§ What is expected
Exact wording is needed for every line from the one holding "[0:09.00-0:09.90]" to the end of the records below; write those lines out and omit the pictures.

Provided material: Begin

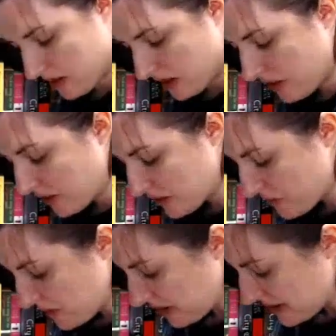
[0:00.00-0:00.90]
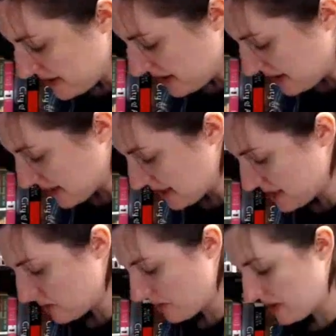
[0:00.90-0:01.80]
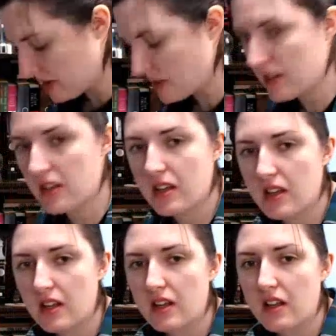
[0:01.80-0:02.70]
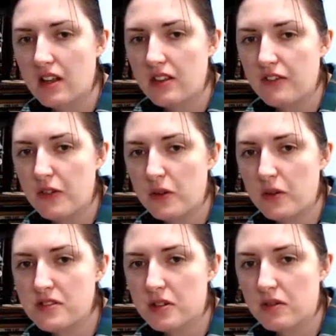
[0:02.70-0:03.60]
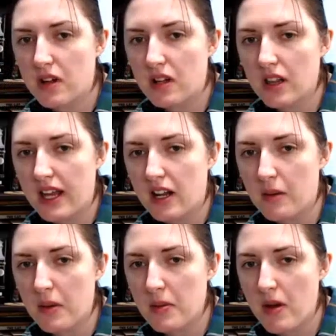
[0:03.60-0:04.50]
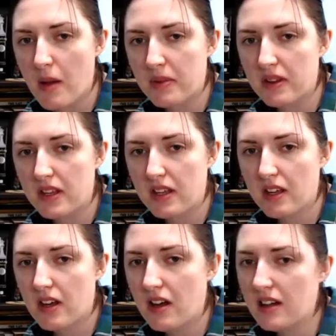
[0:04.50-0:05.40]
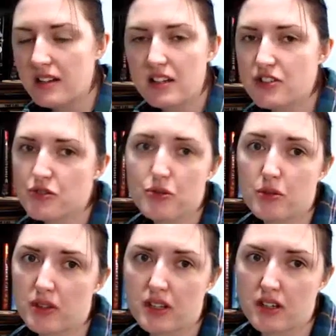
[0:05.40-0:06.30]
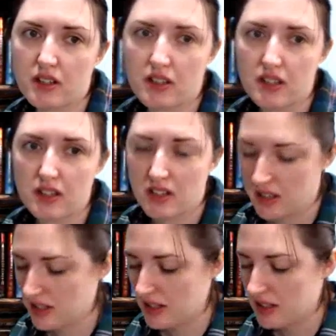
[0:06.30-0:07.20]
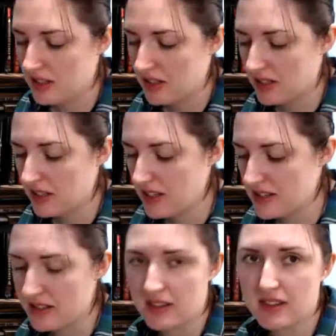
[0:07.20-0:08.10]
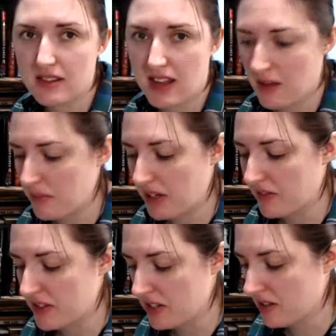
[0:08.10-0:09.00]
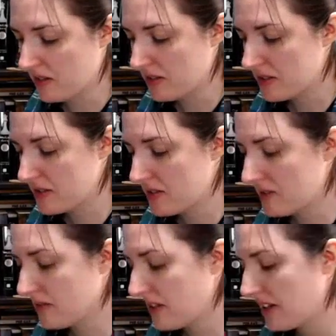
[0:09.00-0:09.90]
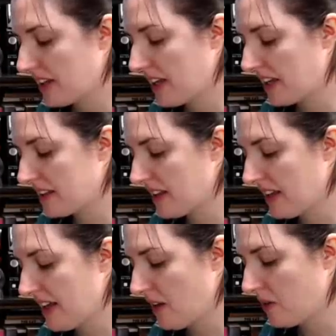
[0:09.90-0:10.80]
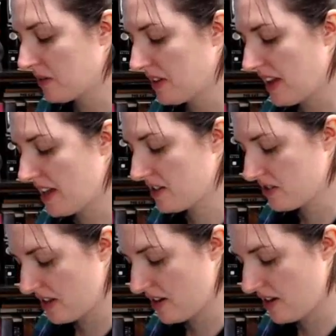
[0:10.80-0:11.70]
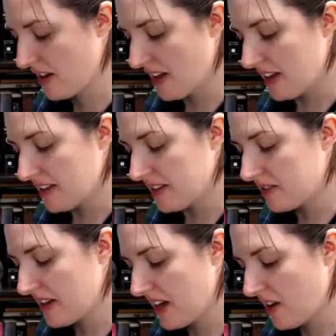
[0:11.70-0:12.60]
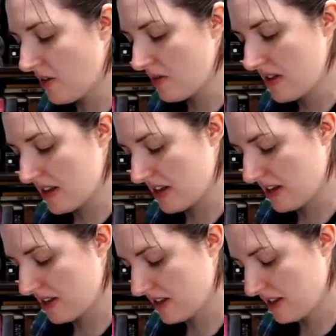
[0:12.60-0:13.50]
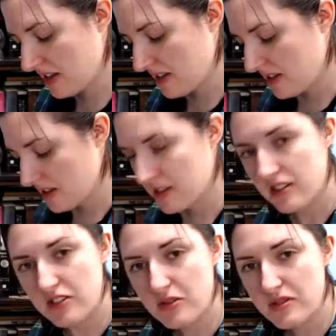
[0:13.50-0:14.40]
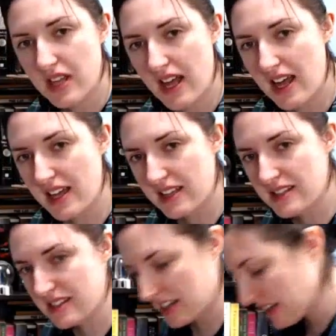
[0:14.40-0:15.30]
And you can really see that this one, the folds don't all line up properly. It truly isn't that big of a deal. So I can't get that hold of the edge there. So now, 2 sides,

Provided material: End

§ Answer space
[0:09.00-0:09.90]
[0:09.90-0:10.80]
[0:10.80-0:11.70]
[0:11.70-0:12.60]
[0:12.60-0:13.50]
[0:13.50-0:14.40]
[0:14.40-0:15.30]
And you can really see that this one, the folds don't all line up properly. It truly isn't that big of a deal. So I can't get that hold of the edge there. So now, 2 sides,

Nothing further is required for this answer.